Here's what I've got so far:
lapply(lapply(df, summary), function(x) x/sum(x))
EDIT: Including example of data frame per request. I was originally afraid it would take up too much space since the level labels are so long, so I shortened them.
dput(df[1:4,])
structure(list(Q1 = structure(c(4L, 4L, 1L, 4L), .Label = c("1.A",
"1.B", "1.C", "1.D"), class = "factor"),
Q2 = structure(c(4L, 4L, 4L, 1L), .Label = c("2.A","2.B",
"2.C", "2.D"), class = "factor"),
Q3 = structure(c(4L, 3L, 4L, 4L), .Label = c("3.A","3.B",
"3.C","3.D"), class = "factor"),
Q4 = structure(c(3L, 1L, 3L, 3L), .Label = c("4.A","4.B",
"4.C","4.D")),
.Names = c("Q1.pre", "Q2.pre", "Q3.pre", "Q4.pre"), row.names = c(NA, 4L),
class = "data.frame")
I've found that a combination of Lafortune and user20650's responses has given me almost exactly what I've been looking for:
melt(sapply(df, function(x) prop.table(table(x))))

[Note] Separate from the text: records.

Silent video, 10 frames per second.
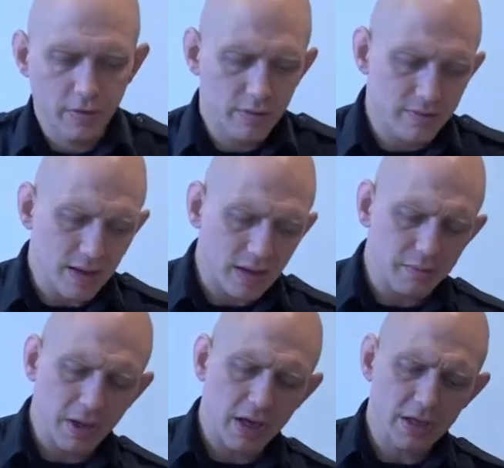The
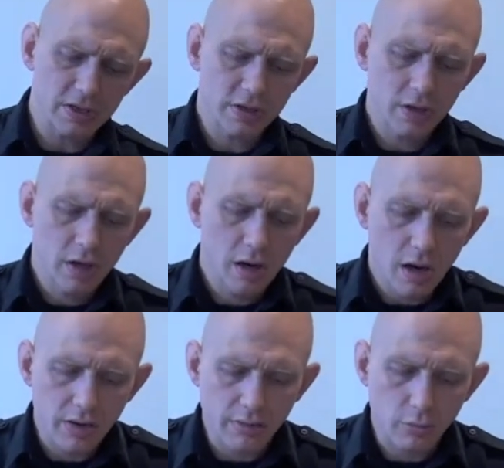second page
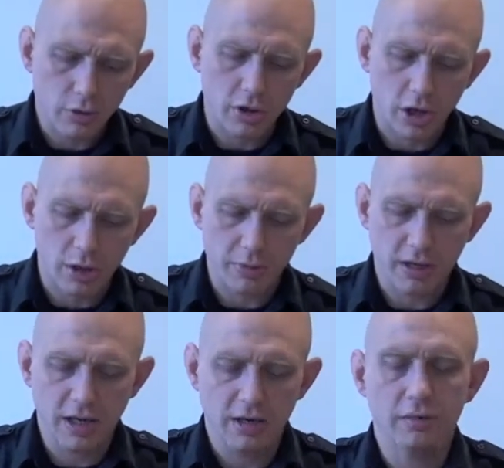are the more
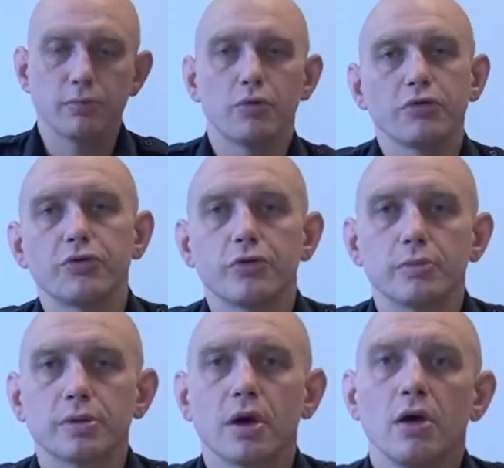complicated pull
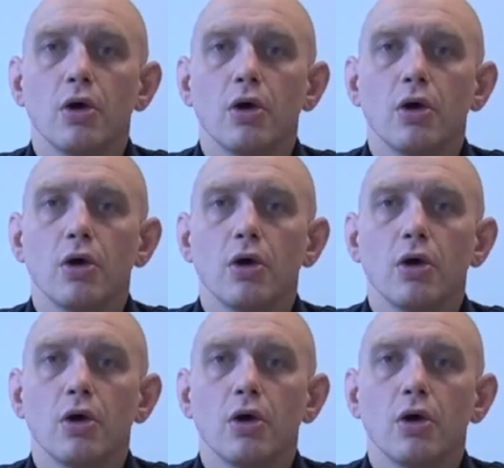tubes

However there's one problem. At the sapply
level, the dimnames
are the same as the label names of the levels for Q1, and so after performing melt
the output of sapply
, the Var1 column is just a repetition of Q1s levels, whereas I'd like Var1 to have Q1's levels in the Q1 rows, Q2's levels in the Q2 rows, etc. I found a workaround by pulling the levels
of all of the columns into a separate variable qnames
before performing any operations on df
like so:
qnames = melt(sapply(df, levels))
qnames = qnames[ ,3]
melt(sapply(df, function(x) prop.table(table(x))))
df = cbind(qnames, df)
Which is exactly the result I need. I'm interested to see if there is a way to achieve this without the extra sapply
and cbind
, so I'll leave the question open a little longer. Thanks for your help!